The differential expression is indicated as n-fold expression using the ΔΔCt value. Important in this process is an equal efficiency of the two involved PCR reactions. The Ct values ​​are here simply subtracted ( ΔCt ), the two ΔCt values ​​of each group (eg, sick / healthy, with / without drug) subtracted from each other ( ΔΔCt value) and in the equation n-fold expression (group A to group B) used = 2 - ΔΔCt.

New quantification algorithms

To improve the accuracy of relative quantification, various, partly based on the ΔΔCt - method approaches have been developed.

Advantages of this new, mostly not yet market-ready methods lie in the detailed analysis and lower variance of the PCR results. In some methods, the efficiency is taken into account in each individual sample approach, allowing a single tube analysis.
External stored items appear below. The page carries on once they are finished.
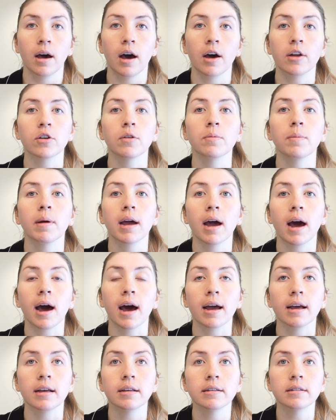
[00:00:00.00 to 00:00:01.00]
under my
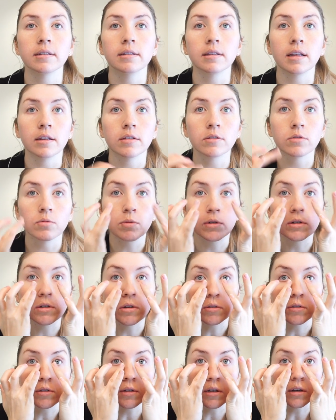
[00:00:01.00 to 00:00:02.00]
eyes. This
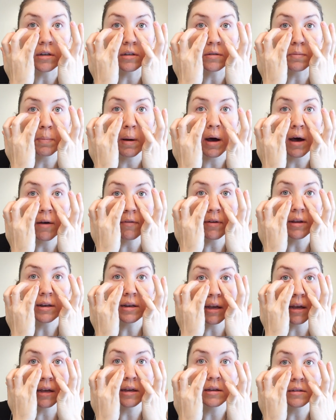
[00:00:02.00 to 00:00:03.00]
reduces
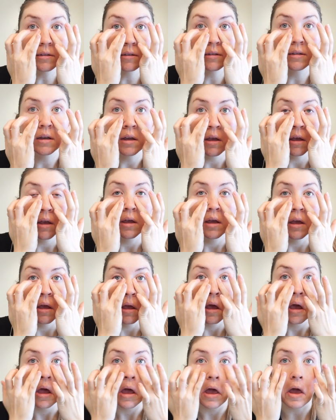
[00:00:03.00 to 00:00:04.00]
puffiness
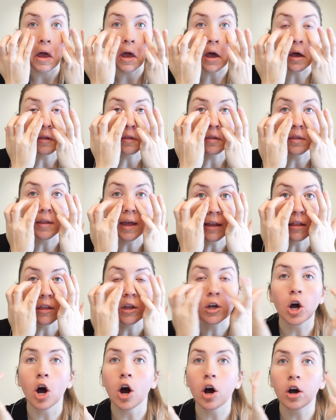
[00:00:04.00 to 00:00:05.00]
and like
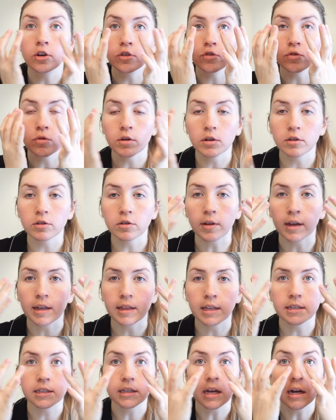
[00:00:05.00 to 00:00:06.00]
the contour, so
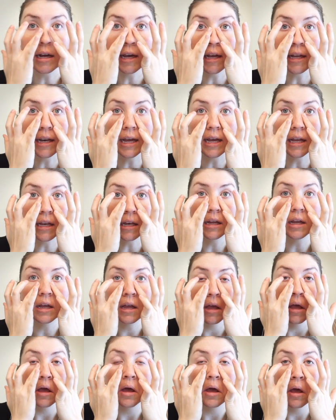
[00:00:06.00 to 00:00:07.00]
like the sunken
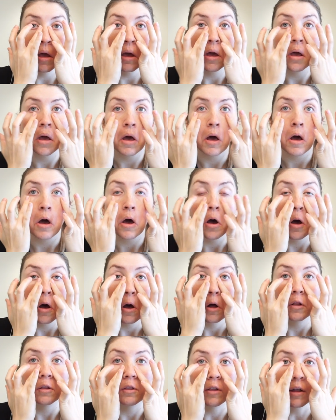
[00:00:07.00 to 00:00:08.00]
in
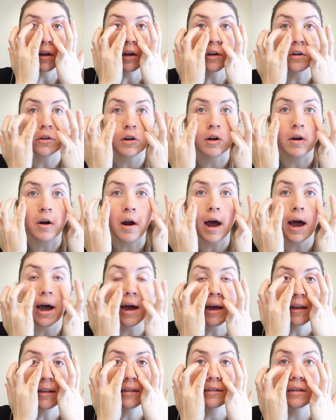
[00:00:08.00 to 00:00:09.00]
look under your
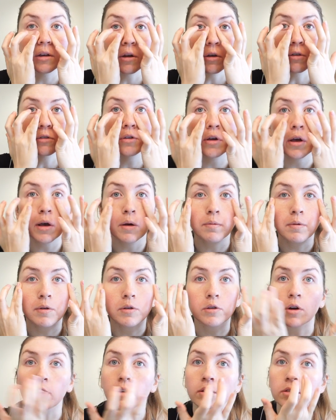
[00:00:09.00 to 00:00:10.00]
eyes, and also helps
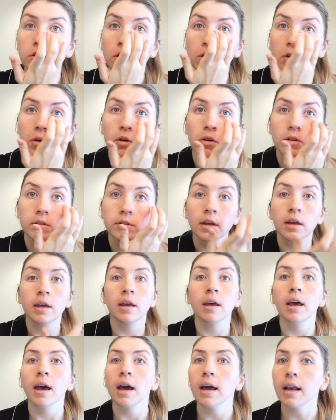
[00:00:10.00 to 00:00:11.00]
with dark circles.
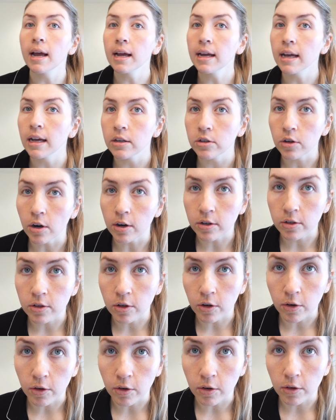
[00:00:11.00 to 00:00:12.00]
And I get dark
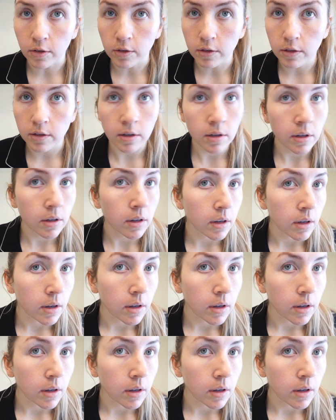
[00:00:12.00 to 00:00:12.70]
circles.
Reproducibility and comparability of results

An experiment is worthless if you can not repeat it. For this purpose, it is absolutely necessary to keep the experimental conditions constant. This here is not only the consistency of the assay quality ( primers, probes, polymerase, buffers, etc. ) taken into account, the equipment must meet the requirements. For example, at block systems (96 - or 384 -well ), the so-called the great homogeneity criterion. The assay should be in each well of the block and also run on blocks of identical devices equally well. Furthermore, this uniformity must not vary over time. To make sure whether you can perform with the equipment in the laboratory experiments safe, you should periodically carry out appropriate inspections (some models extremely prone to aging ). This assay many replicas analyzing distributed over the entire block. Clearly: The result should be the same everywhere in the ideal case. Now the experimenter should be aware of the extent to which deviations can also have significant effects. These deviations can be the way not offset by more expensive iterations, as this would be repeated as constant.